There is no redemption. There is no escape.

And at the bottom of this absolute despair, something else awaited. As his scream faded, he felt his soul stir, the tainted part, rooted within. In the end, I didn't succeed, he thought, with a strange, terrifying clarity.

He stood. The chaos of his emotions had vanished, replaced by an end-of-the-world calm. His gaze was cold, unflinching. He was resigned. Terribly determined.

He walked slowly to the gaping edge of the crater, to the mouth of Mount Doom. The power inside was growing, ready to erupt. His blade, Morngul, buzzed with anticipation, craving to be wielded.

Zac raised his weapon, the light of the sky glinting one last time on its cursed surface. He looked at it, not as a weapon, but as the symbol of all his mistakes.

And he let it go.

He could have sworn he felt a psychic shockwave, a feeling of pure betrayal emanating from the blade as it tumbled into the void. It fell, not in slow motion, but in sudden, absolute silence, before piercing the surface of the lava without a sound, swallowed by the heart of the world.
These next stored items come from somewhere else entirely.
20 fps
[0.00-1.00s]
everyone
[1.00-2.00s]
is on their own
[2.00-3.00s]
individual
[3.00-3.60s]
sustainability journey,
He was resigned. From now on, he would carve his own path, right or wrong, but it would be his. The only one left to him.

With a weary gesture, he removed his Balrog bone armor. Each piece clattered to the ground with a sinister sound, the breaking of a shell. He was naked again, vulnerable under the immense sky.

He had no time to feel the Entity's summons, nor to consider what came next.

Clutching his battered bag and cloak around him, the only remnants of his journey, he stepped forward.

He was not ending his life. He was ending the game.